[Exercise details]
From the first line to the last, write out the records exactly, leaving the pictures behind.

___ Supplied data ___

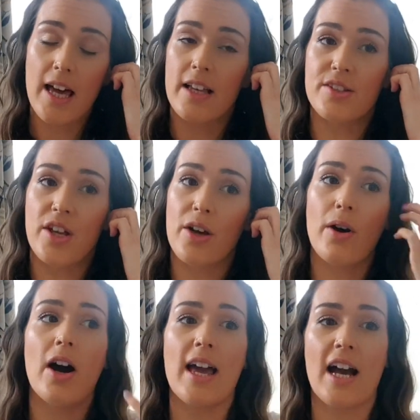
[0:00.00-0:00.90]
so
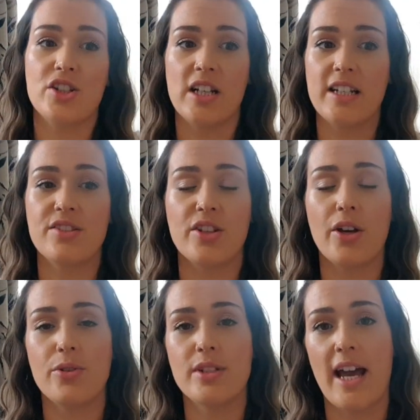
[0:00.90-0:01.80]
I actually
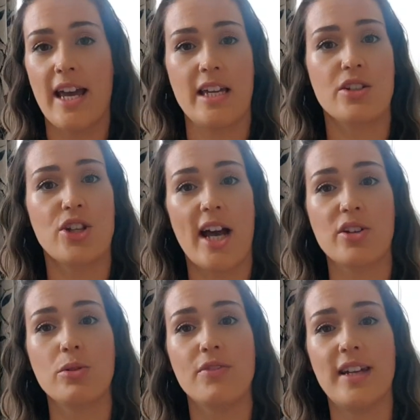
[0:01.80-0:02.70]
sewed a
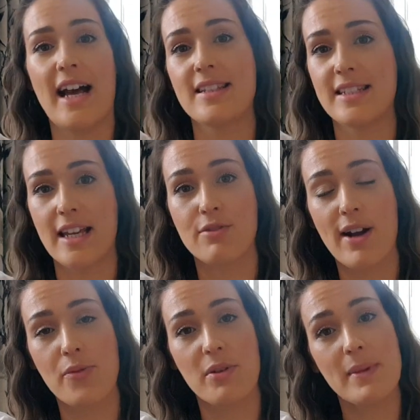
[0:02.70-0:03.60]
channel of elastic
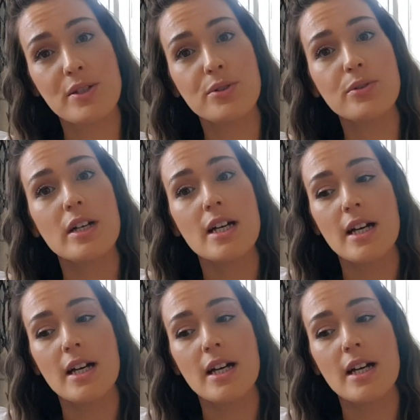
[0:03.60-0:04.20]
around the middle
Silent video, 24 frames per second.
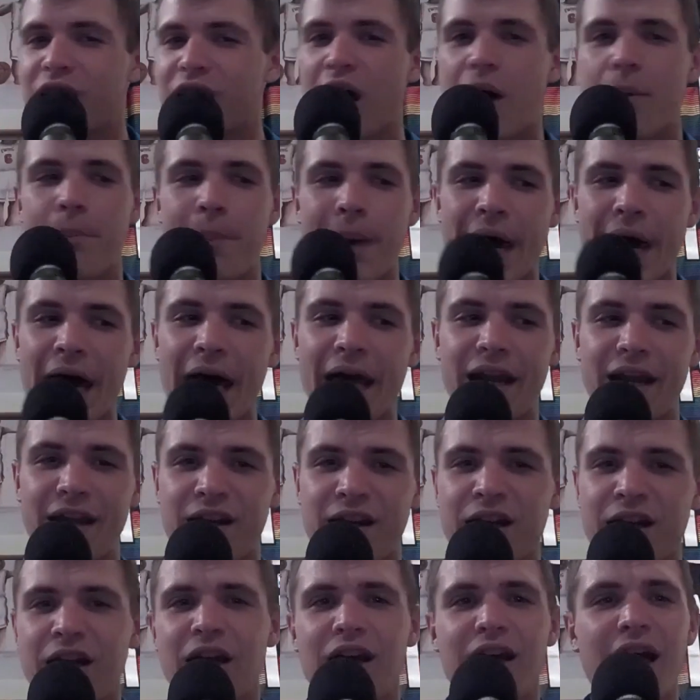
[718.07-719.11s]
that bad,
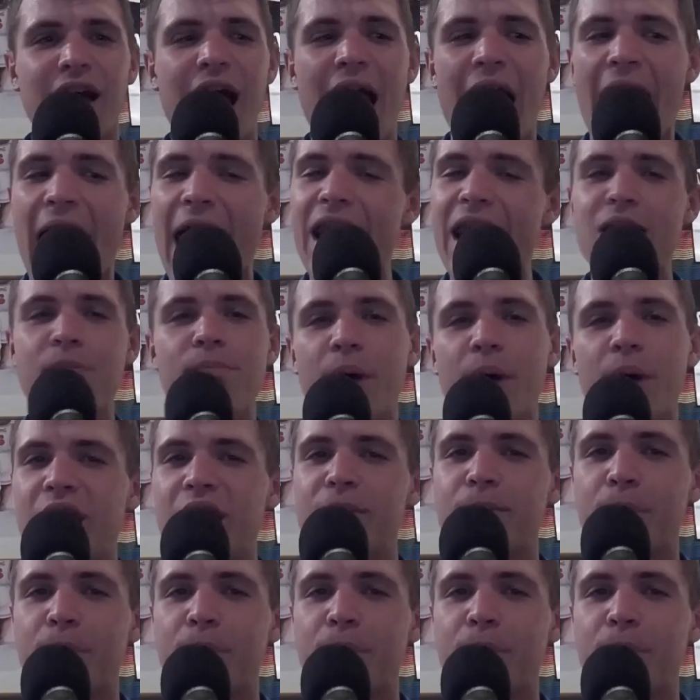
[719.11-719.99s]
and anybody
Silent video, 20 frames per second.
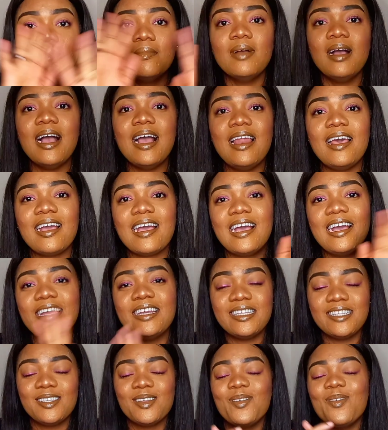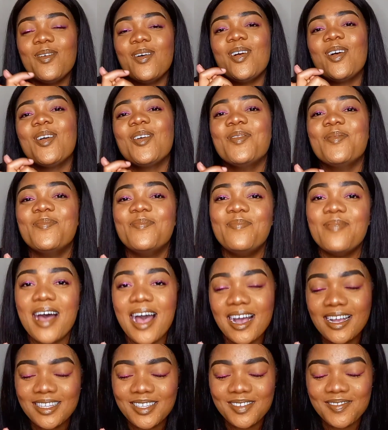Hello guys, welcome
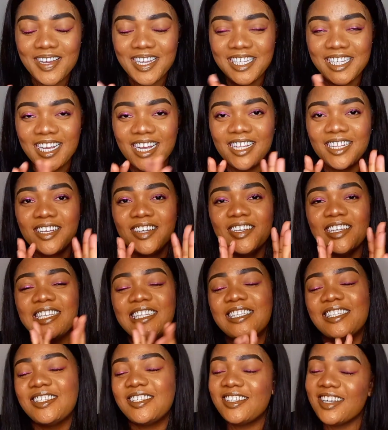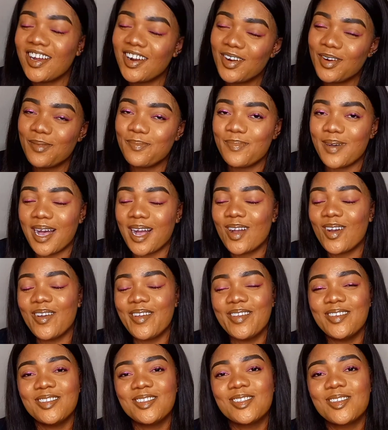back to my channel. It's Jereel back on
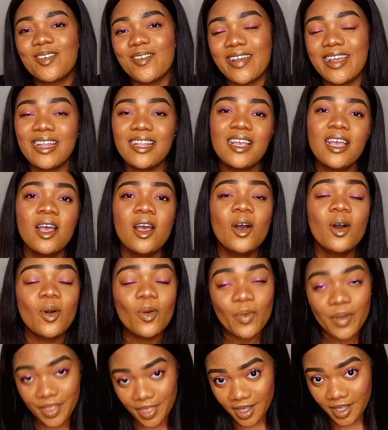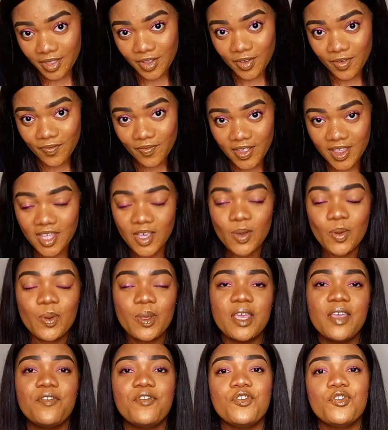your screen with a new video.
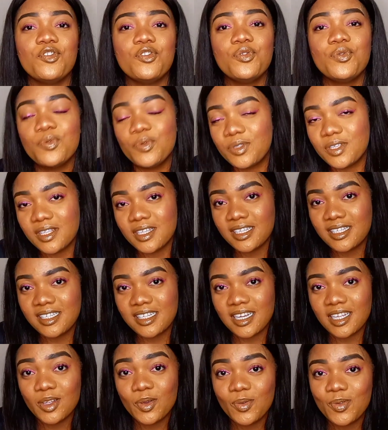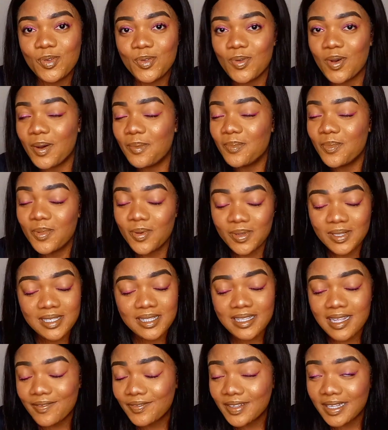If you're new to this channel, you are most
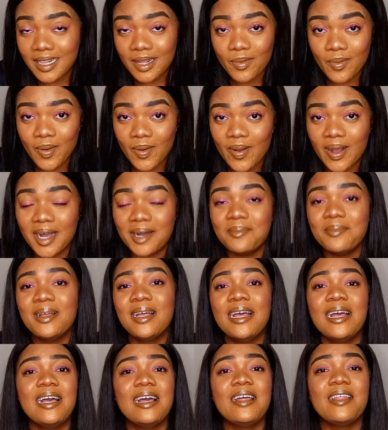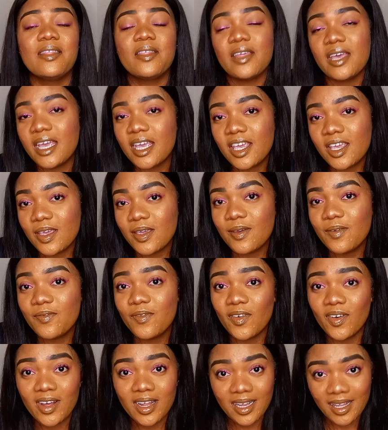definitely welcome. Thank you
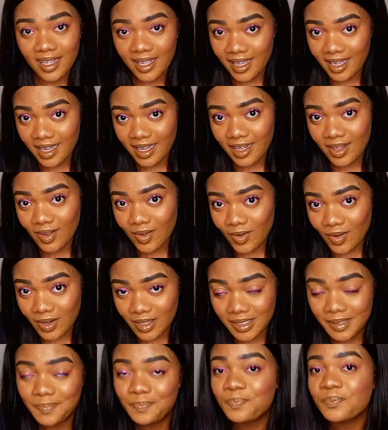for clicking on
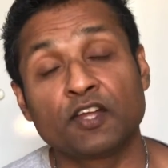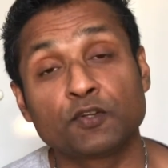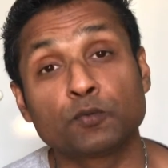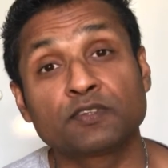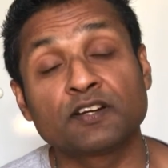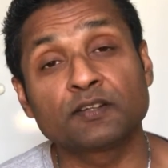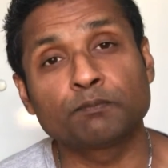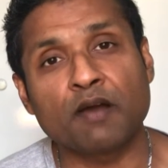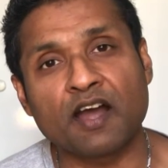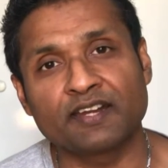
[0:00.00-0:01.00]
to
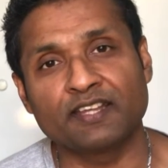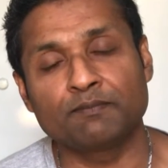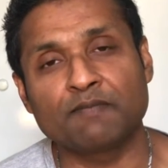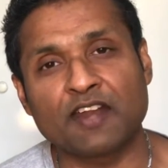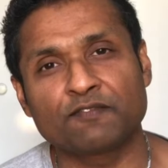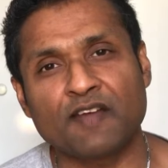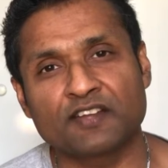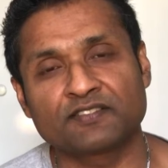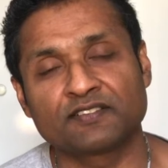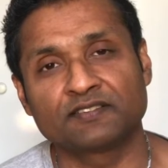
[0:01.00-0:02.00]
third-party
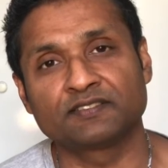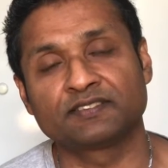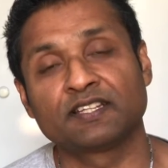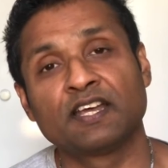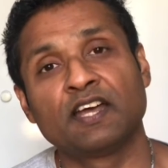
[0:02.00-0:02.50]
manufacturers,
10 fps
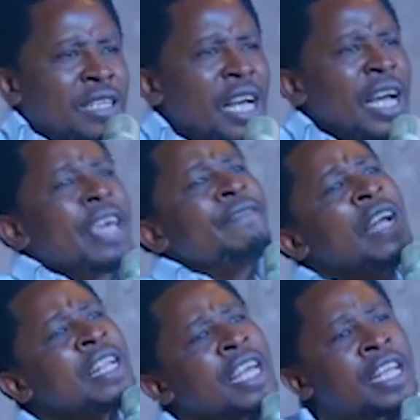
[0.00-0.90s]
Even
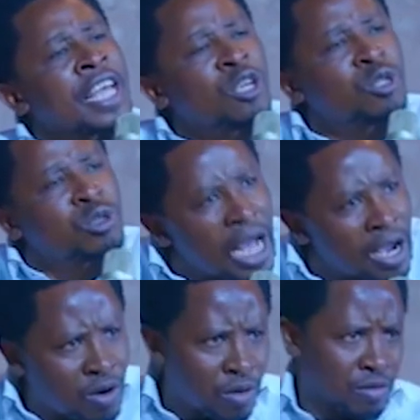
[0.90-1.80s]
in
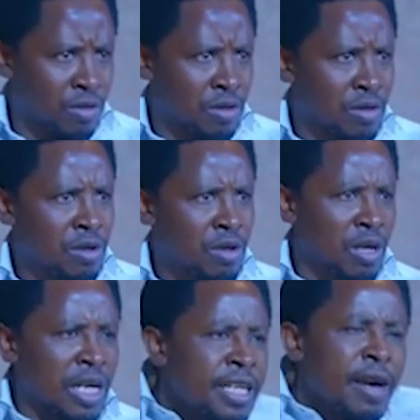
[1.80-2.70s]
Israel,
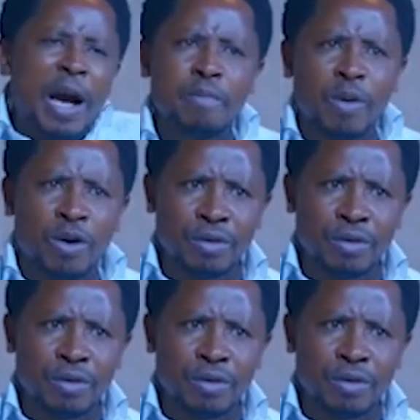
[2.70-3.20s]
read the Bible.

___

[Solution to the problem]
[0:00.00-0:00.90]
so
[0:00.90-0:01.80]
I actually
[0:01.80-0:02.70]
sewed a
[0:02.70-0:03.60]
channel of elastic
[0:03.60-0:04.20]
around the middle
Silent video, 24 frames per second.
[718.07-719.11s]
that bad,
[719.11-719.99s]
and anybody
Silent video, 20 frames per second.
Hello guys, welcome
back to my channel. It's Jereel back on
your screen with a new video.
If you're new to this channel, you are most
definitely welcome. Thank you
for clicking on
[0:00.00-0:01.00]
to
[0:01.00-0:02.00]
third-party
[0:02.00-0:02.50]
manufacturers,
10 fps
[0.00-0.90s]
Even
[0.90-1.80s]
in
[1.80-2.70s]
Israel,
[2.70-3.20s]
read the Bible.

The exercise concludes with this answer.